**What you should do:**
How many lines of these records hold the string "Silent"? Reply with the number alone.

**Information supplied:**
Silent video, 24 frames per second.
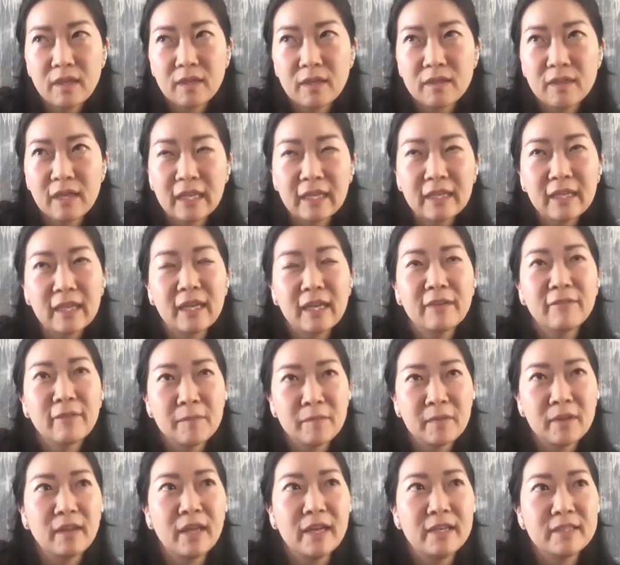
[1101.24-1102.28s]
thinking from
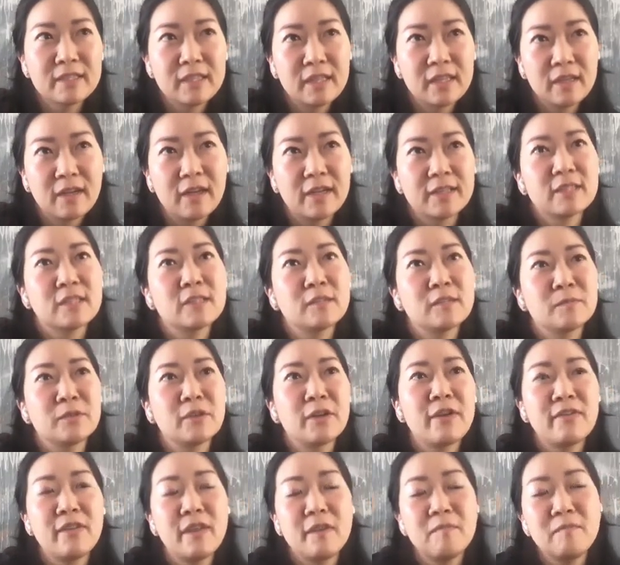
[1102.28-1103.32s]
the lens of the customer
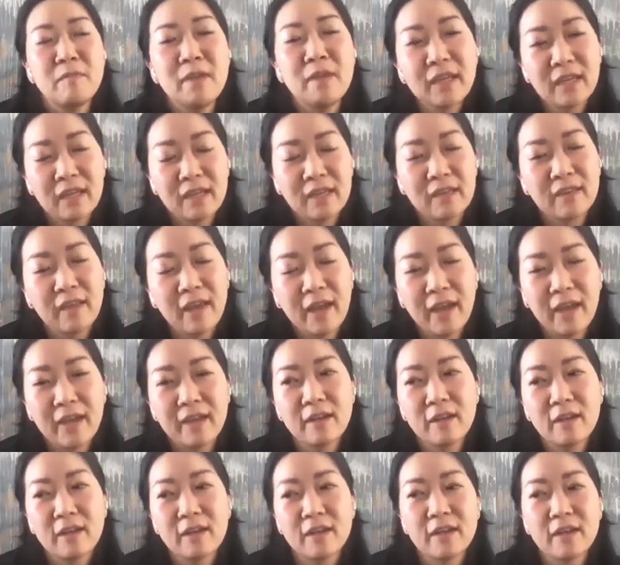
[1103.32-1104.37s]
and then making that
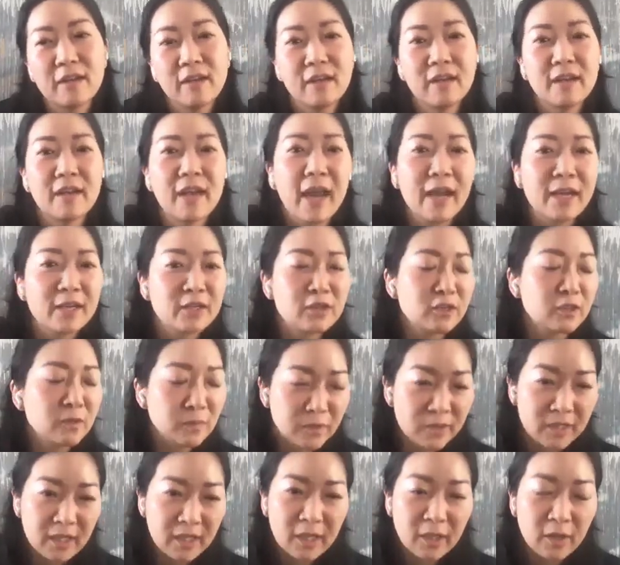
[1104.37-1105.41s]
an
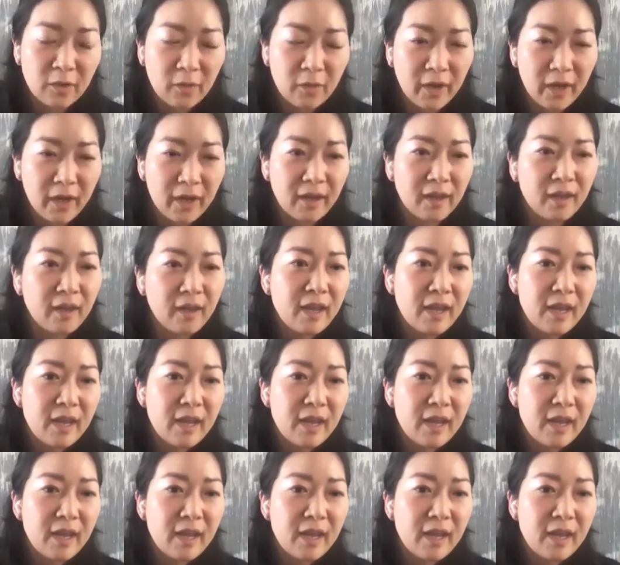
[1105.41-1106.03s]
actionable takeaway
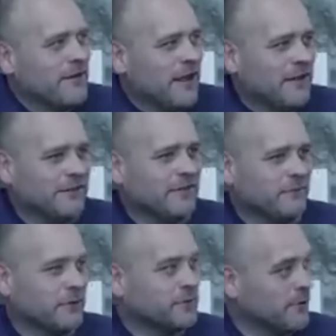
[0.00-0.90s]
And
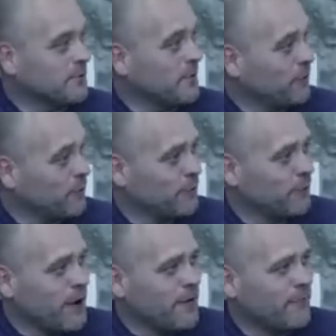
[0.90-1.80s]
Rosemary's my third
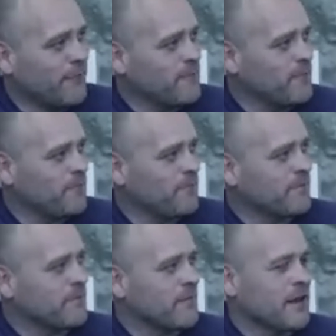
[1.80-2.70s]
wife.
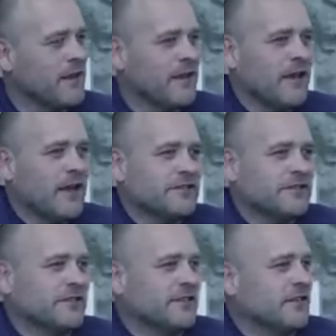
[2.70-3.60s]
And
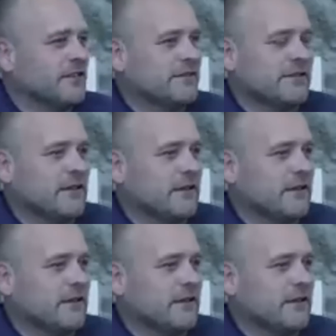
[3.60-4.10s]
she says,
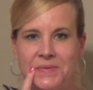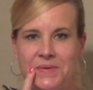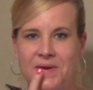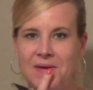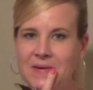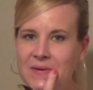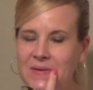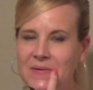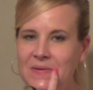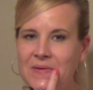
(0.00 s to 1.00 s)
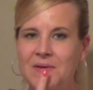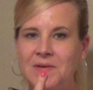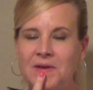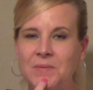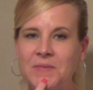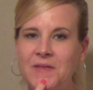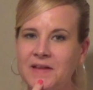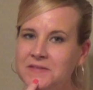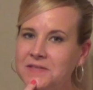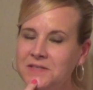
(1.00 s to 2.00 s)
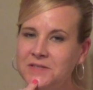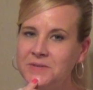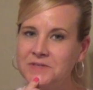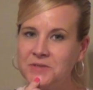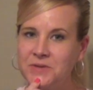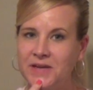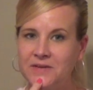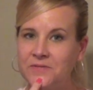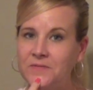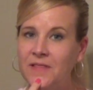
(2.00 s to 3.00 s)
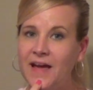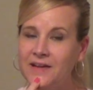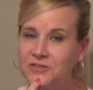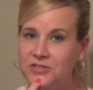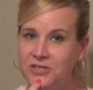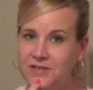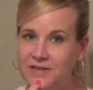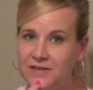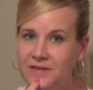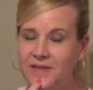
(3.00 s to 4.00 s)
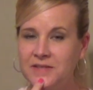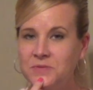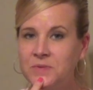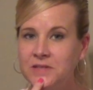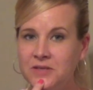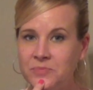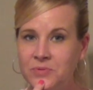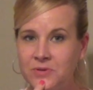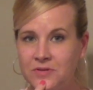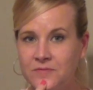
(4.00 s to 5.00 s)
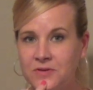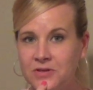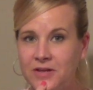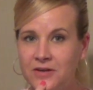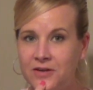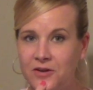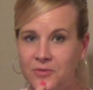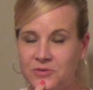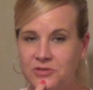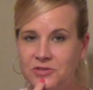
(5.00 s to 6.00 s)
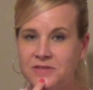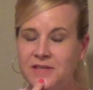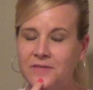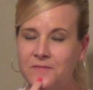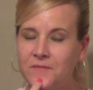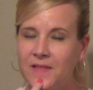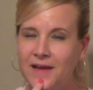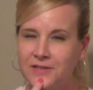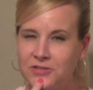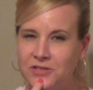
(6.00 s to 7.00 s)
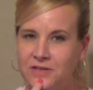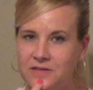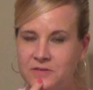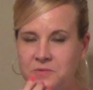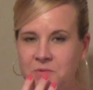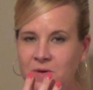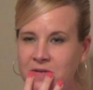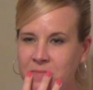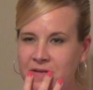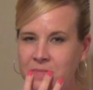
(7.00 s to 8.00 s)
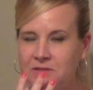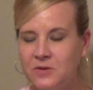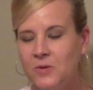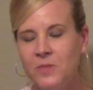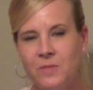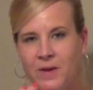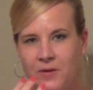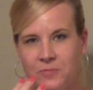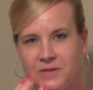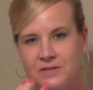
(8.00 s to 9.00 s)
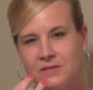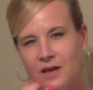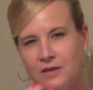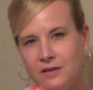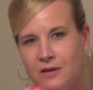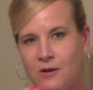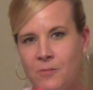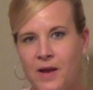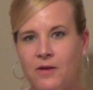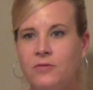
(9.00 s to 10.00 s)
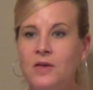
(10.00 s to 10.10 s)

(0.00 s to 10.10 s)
Okay, now what that's going to do is create a flat chin. That's really important for clarinet embouchures, that flat chin, because we want to be able to hold the mouthpiece tightly in our mouth.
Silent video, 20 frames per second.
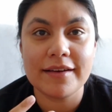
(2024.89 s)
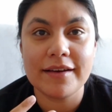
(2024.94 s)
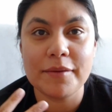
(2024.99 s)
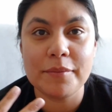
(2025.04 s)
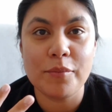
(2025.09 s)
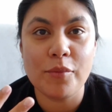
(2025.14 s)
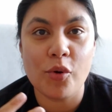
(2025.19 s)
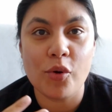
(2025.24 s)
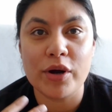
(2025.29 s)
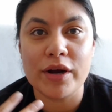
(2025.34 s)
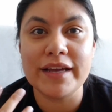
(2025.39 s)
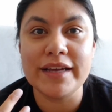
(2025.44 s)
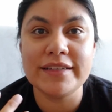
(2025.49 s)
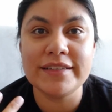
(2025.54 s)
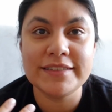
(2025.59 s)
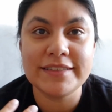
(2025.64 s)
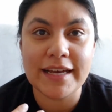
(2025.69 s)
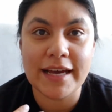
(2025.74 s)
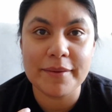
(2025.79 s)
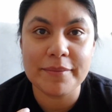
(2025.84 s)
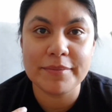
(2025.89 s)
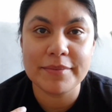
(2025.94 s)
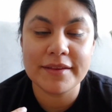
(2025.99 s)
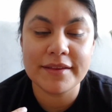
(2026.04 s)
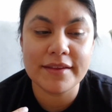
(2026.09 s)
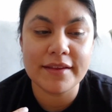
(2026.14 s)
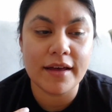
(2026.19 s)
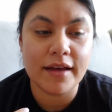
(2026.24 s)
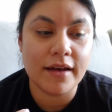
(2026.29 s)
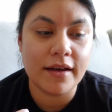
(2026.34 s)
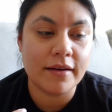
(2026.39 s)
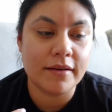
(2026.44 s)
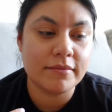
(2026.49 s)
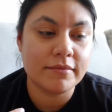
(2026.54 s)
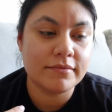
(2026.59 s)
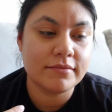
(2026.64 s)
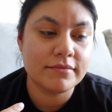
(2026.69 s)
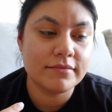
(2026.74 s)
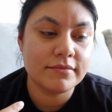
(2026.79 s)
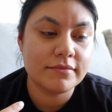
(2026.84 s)
a more in-depth
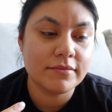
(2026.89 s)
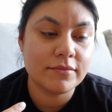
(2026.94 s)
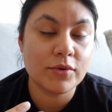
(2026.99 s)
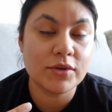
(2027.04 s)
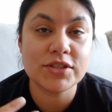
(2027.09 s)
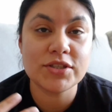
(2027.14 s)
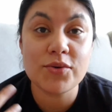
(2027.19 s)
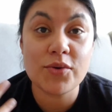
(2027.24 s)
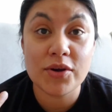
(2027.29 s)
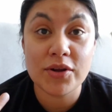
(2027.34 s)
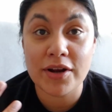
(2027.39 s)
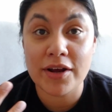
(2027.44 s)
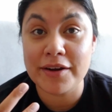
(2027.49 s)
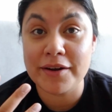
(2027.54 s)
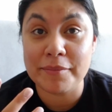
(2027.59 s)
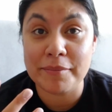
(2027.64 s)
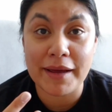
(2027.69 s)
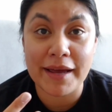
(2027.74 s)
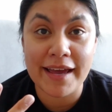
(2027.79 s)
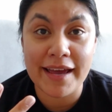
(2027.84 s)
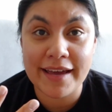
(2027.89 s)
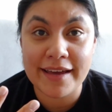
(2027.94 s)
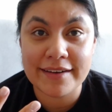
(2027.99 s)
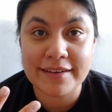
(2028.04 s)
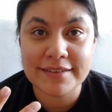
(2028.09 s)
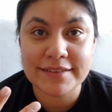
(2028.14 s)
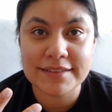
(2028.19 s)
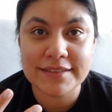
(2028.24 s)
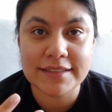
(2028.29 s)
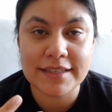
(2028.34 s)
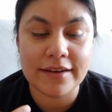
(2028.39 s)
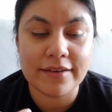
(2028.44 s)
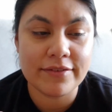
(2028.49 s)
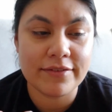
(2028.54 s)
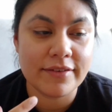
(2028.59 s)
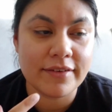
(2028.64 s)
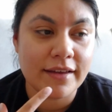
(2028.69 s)
what's going on in my head and stuff.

**Answer box:**
2